# Math and array tools

Arrays are the basis of science [[citation needed]](https://en.wikipedia.org/wiki/Wikipedia:Citation_needed). This tutorial walks you through some tools to make your life working with arrays a little more pleasant.

<div class="alert alert-info">

Click [here](https://mybinder.org/v2/gh/sciris/sciris/HEAD?labpath=docs%2Ftutorials%2Ftut_arrays.ipynb) to open an interactive version of this notebook.

</div>


In [None]:
# Hide this cell from output, just include so we have reproducible results
import numpy as np
np.random.seed(4) # 4 looks nice

## Array indexing

Let's create some data.

In [None]:
import numpy as np

data = np.random.rand(100)

print(f'{data = }')

What if we want to do something super simple, like find the indices of the values above 0.9? In NumPy, it's not super straightforward:

In [None]:
inds = (data>0.9).nonzero()[0]

print(f'{inds = }')

In Sciris, there's a function for doing exactly this:

In [None]:
import sciris as sc

inds = sc.findinds(data>0.9)

print(f'{inds = }')

Likewise, what if we want to find the value closest to, say, 0.5? In NumPy, that would be

In [None]:
target = 0.5
nearest = np.argmin(abs(data-target))

print(f'{nearest = }, {data[nearest] = }')

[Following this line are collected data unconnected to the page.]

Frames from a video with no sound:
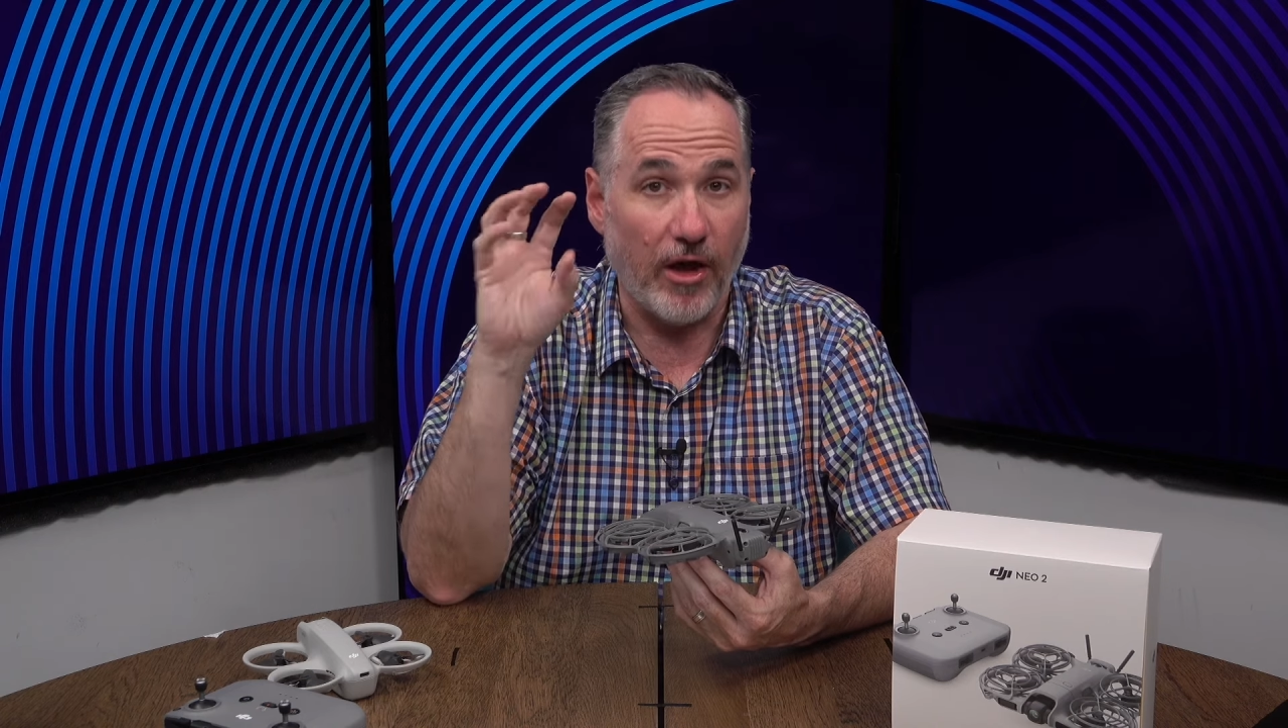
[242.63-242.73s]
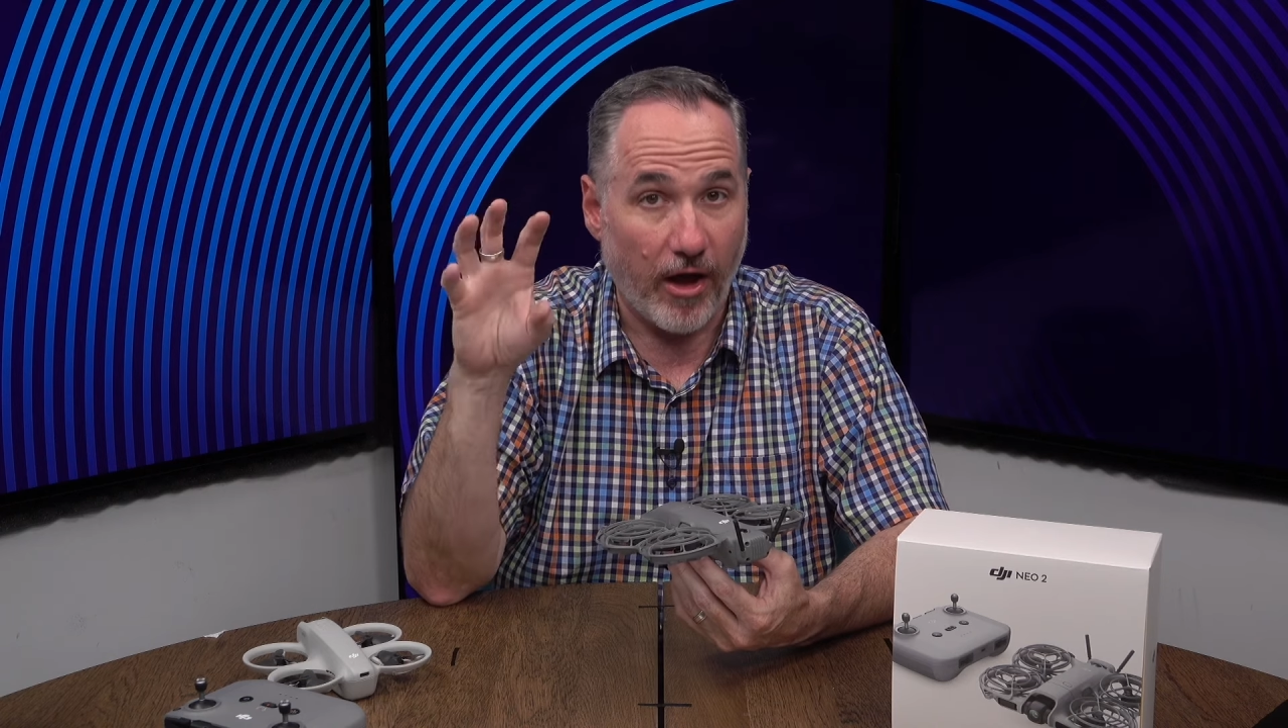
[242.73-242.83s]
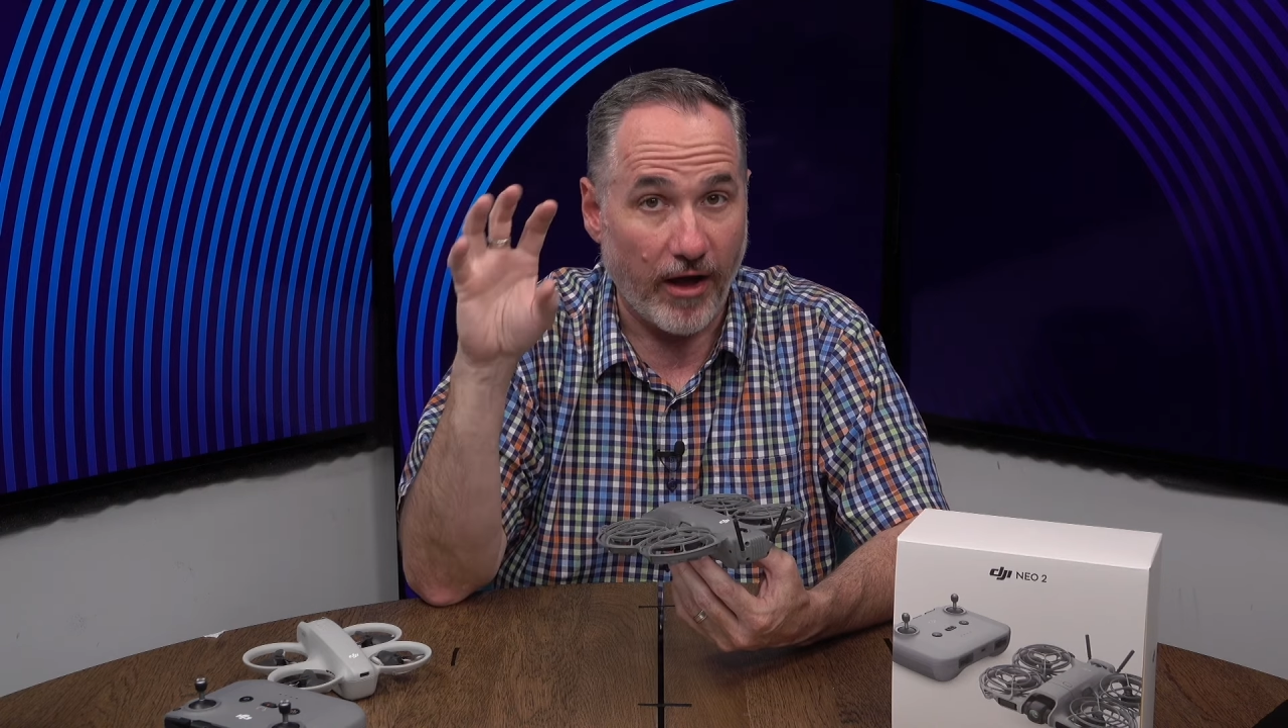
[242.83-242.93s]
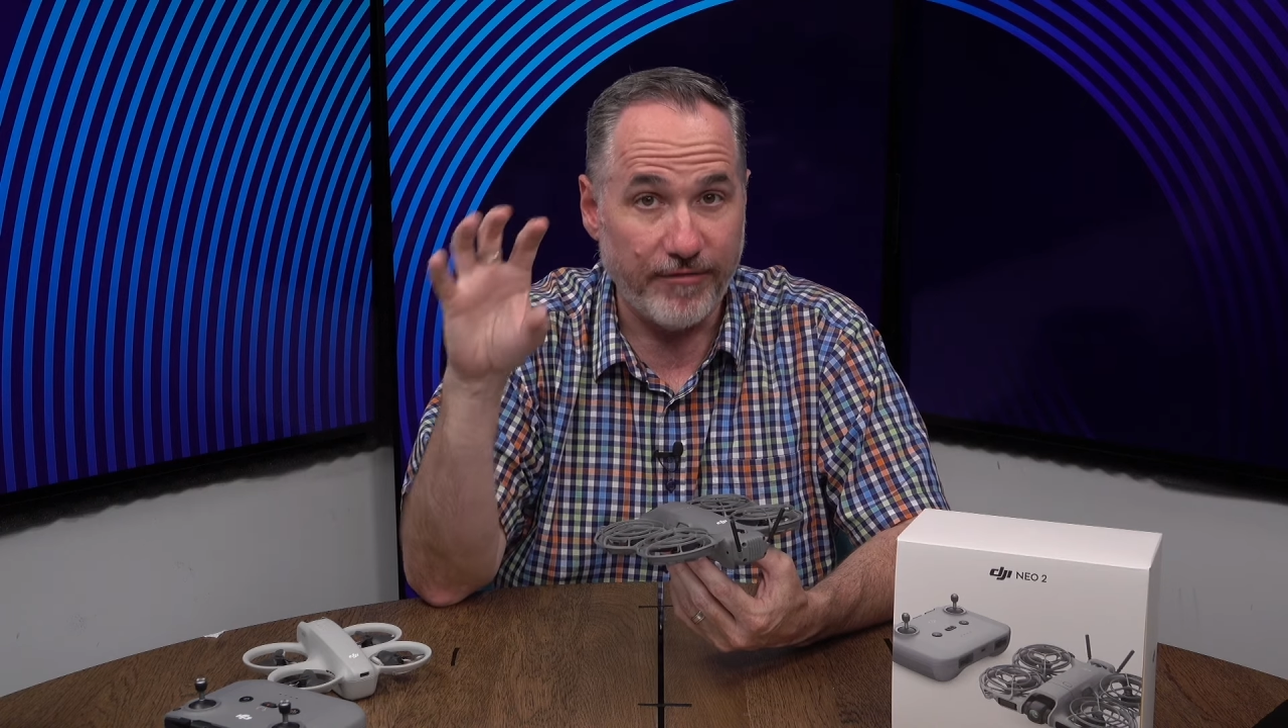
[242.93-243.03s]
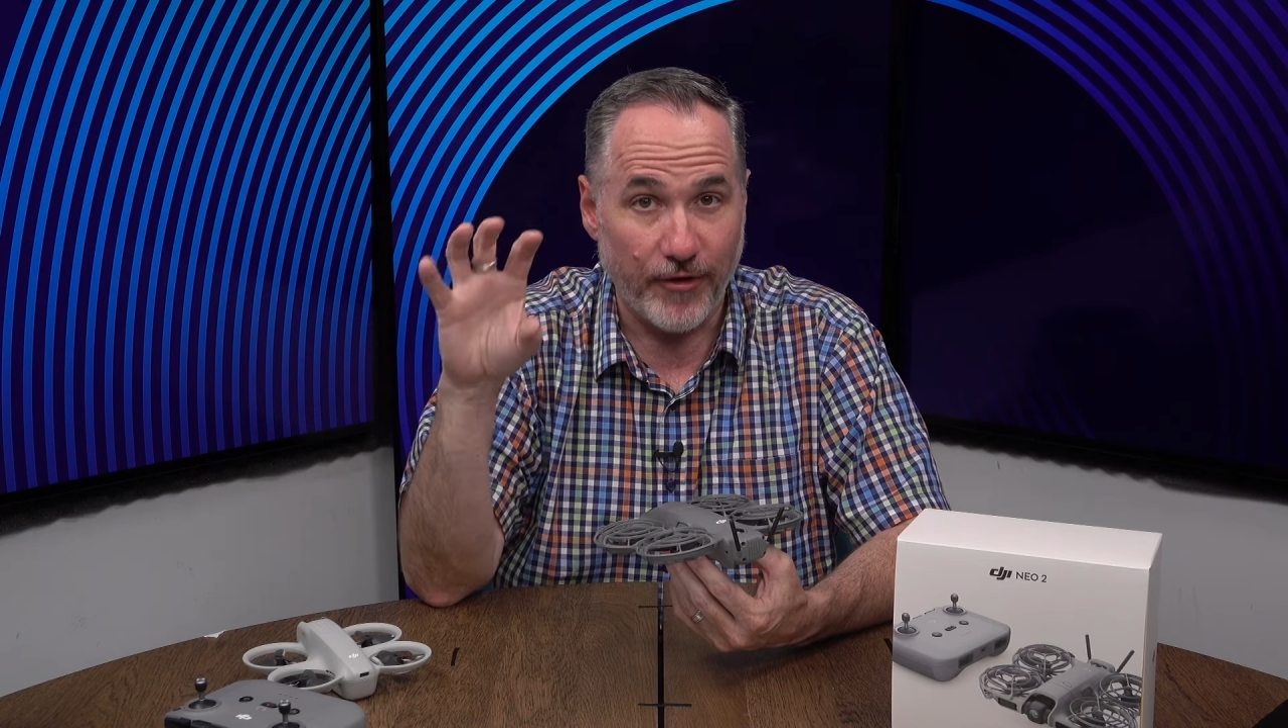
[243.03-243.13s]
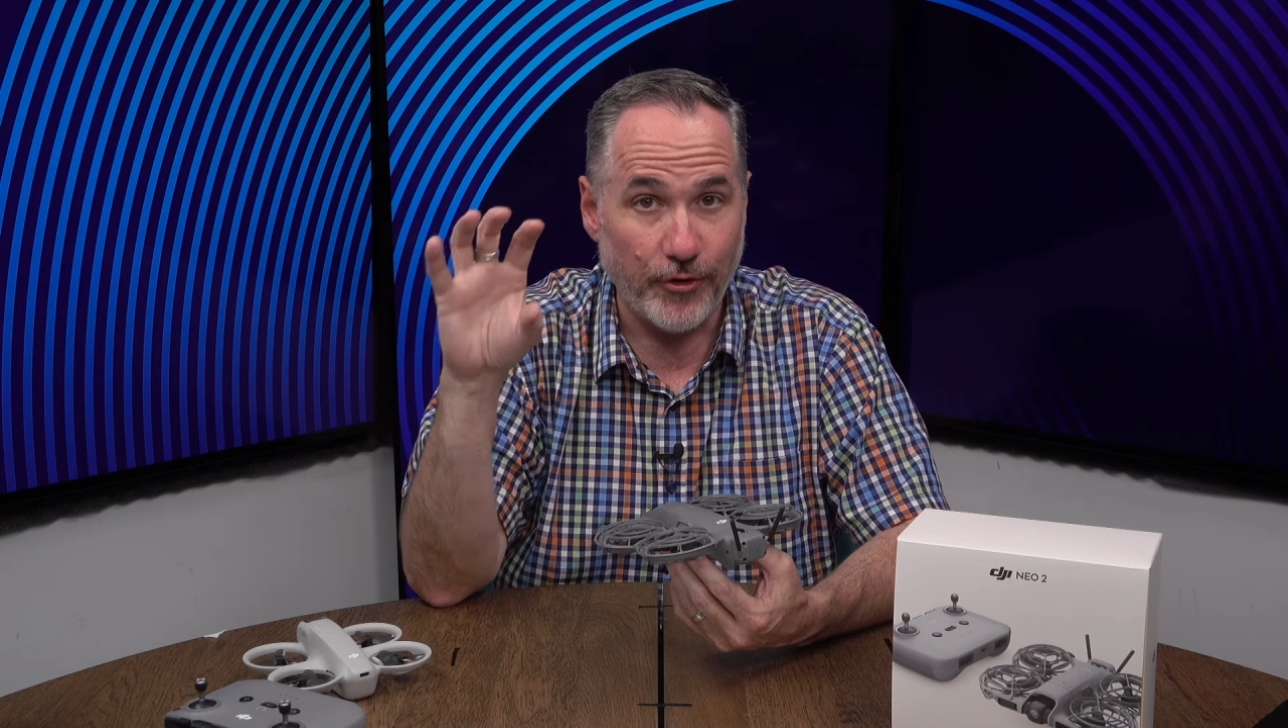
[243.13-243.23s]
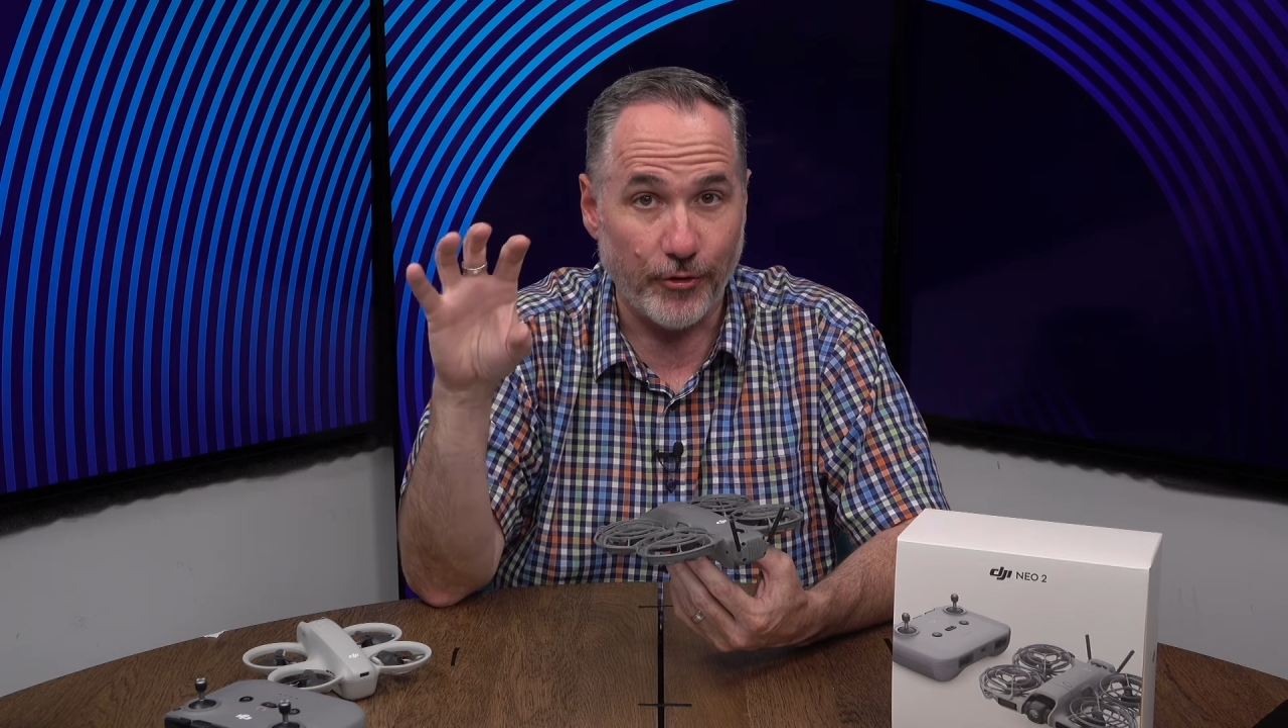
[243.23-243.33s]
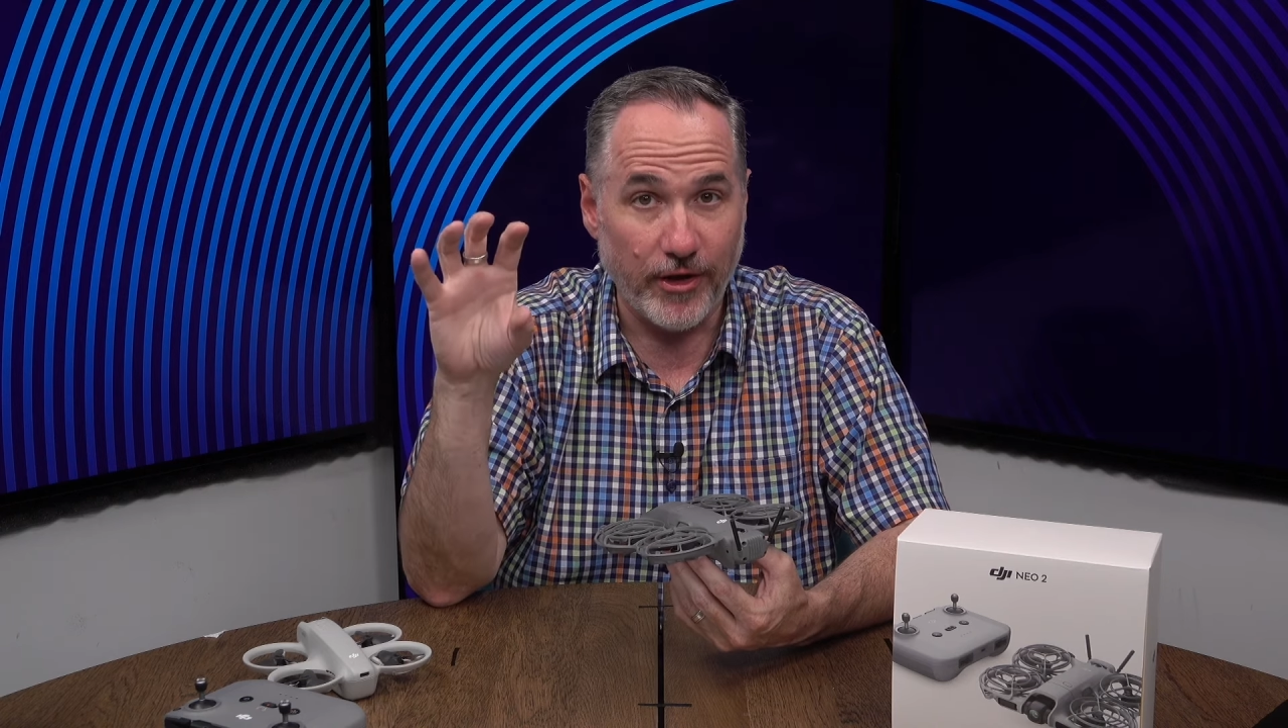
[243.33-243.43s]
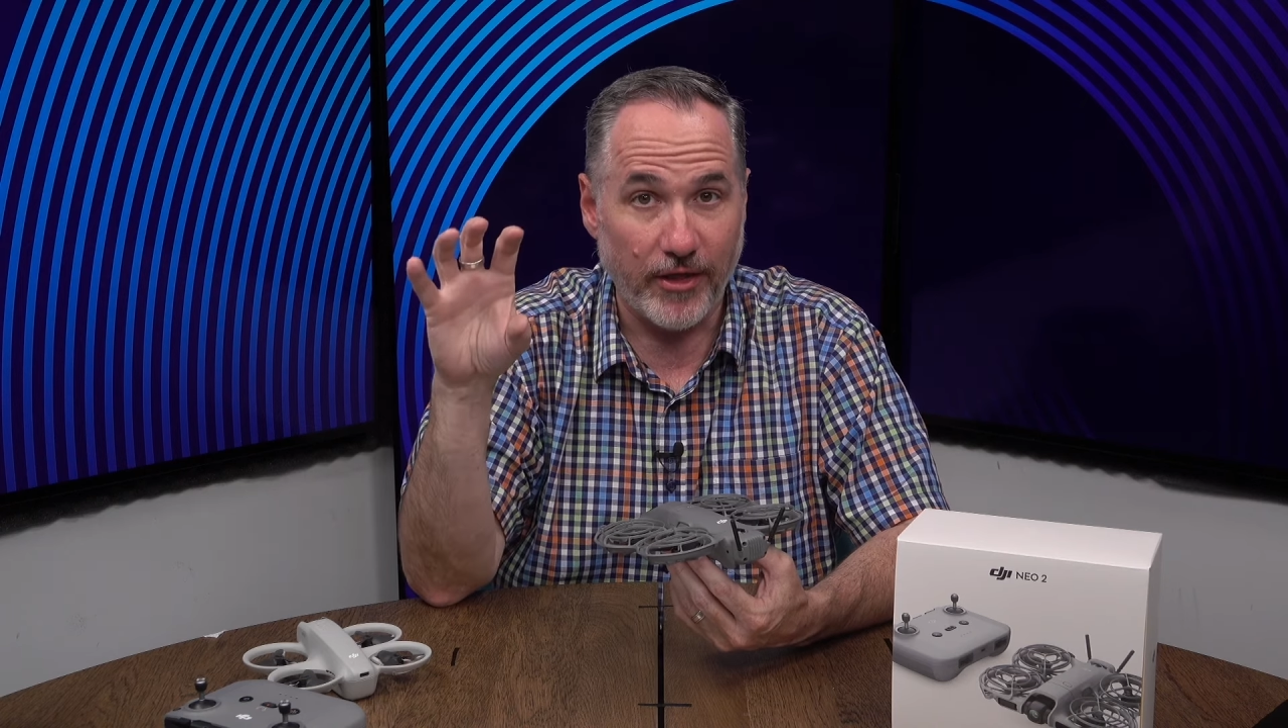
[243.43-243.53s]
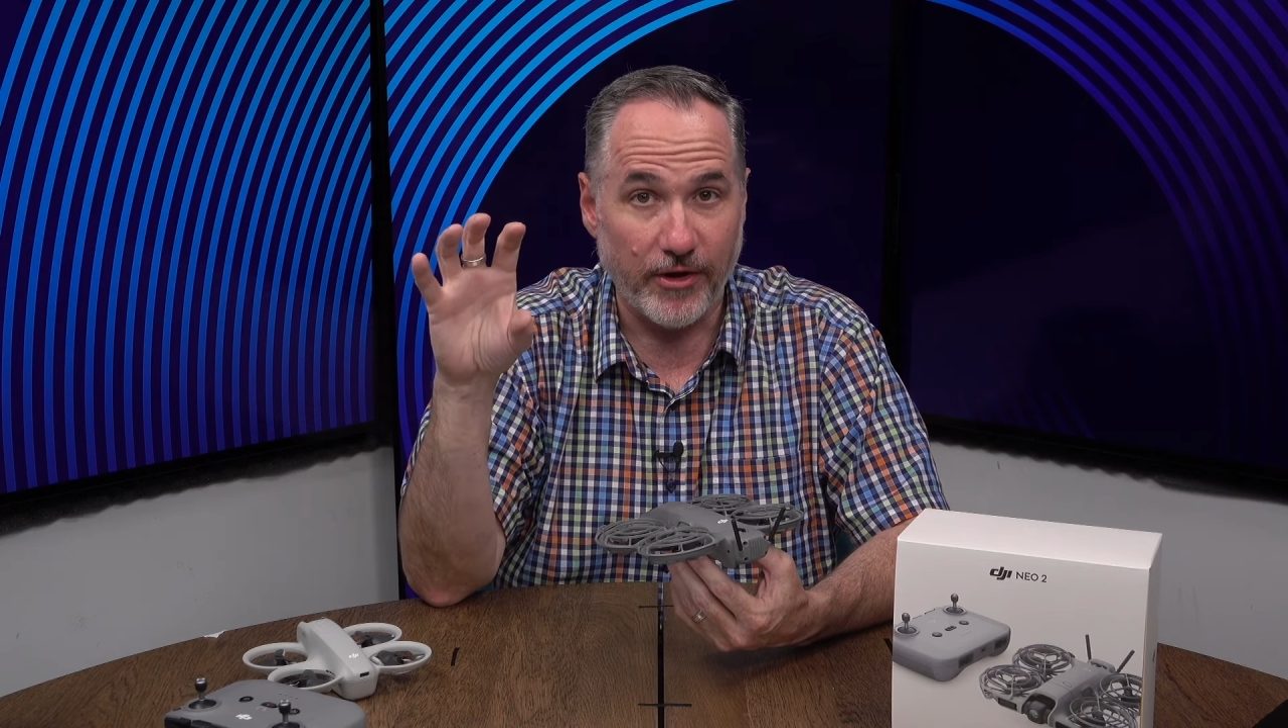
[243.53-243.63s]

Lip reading: iPhone audio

Which is not _too_ long, but it's a little harder to remember than the Sciris equivalent:

In [None]:
nearest = sc.findnearest(data, target)

print(f'{nearest = }, {data[nearest] = }')

The Sciris functions also work on anything "data like": for example,

In [None]:
target = 50
data = [81, 78, 66, 25,  6,  8, 53, 96, 64, 23]

# With NumPy
ind = np.argmin(abs(np.array(data)-target))

# With Sciris
ind = sc.findnearest(data, 50)

print(f'{ind=}, {data[ind]=}')

These have been simple examples, but you can see how Sciris functions can do the same things with less typing.

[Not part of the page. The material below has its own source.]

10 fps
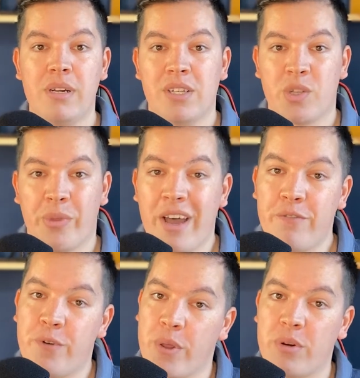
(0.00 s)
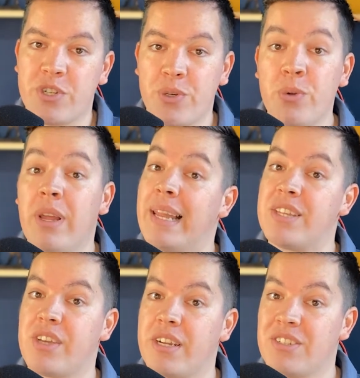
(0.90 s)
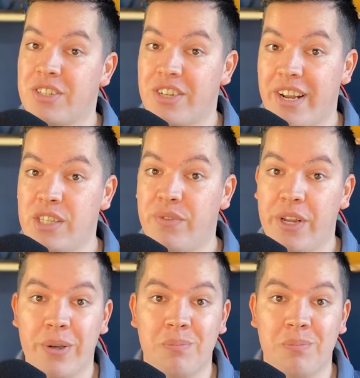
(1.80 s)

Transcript: So without further ado, let's get into today's video.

### Interlude on creating arrays

Speaking of which, here's a pretty fast way to create an array:

In [None]:
sc.cat(1,2,3)

`sc.cat()` will take anything array-like and turn it into an actual array. For example:

In [None]:
# Create a 2x2 matrix
data = np.random.rand(2,2)

# Add a row with NumPy
data = np.concatenate([data, np.atleast_2d(np.array([1,2]))])

# Add a row with Sciris
data = sc.cat(data, [1,2])

print(f'{data = }')

Yes, the NumPy command really does end with `]))])`.

## Missing values

Now that we know some tools for indexing arrays, let's look at ways to actually change them.

We all know that missing data is one of humanity's greatest scourges. Luckily, it can be swiftly eradicated with Sciris: either removed entirely or replaced:

In [None]:
d0 = [1, 2, np.nan, 4, np.nan, 6, np.nan, np.nan, np.nan, 10]

d1 = sc.rmnans(d0) # Remove nans
d2 = sc.fillnans(d0, 0) # Replace NaNs with 0s
d3 = sc.fillnans(d0, 'linear') # Replace NaNs with linearly interpolated values

print(f'{d0 = }')
print(f'{d1 = }')
print(f'{d2 = }')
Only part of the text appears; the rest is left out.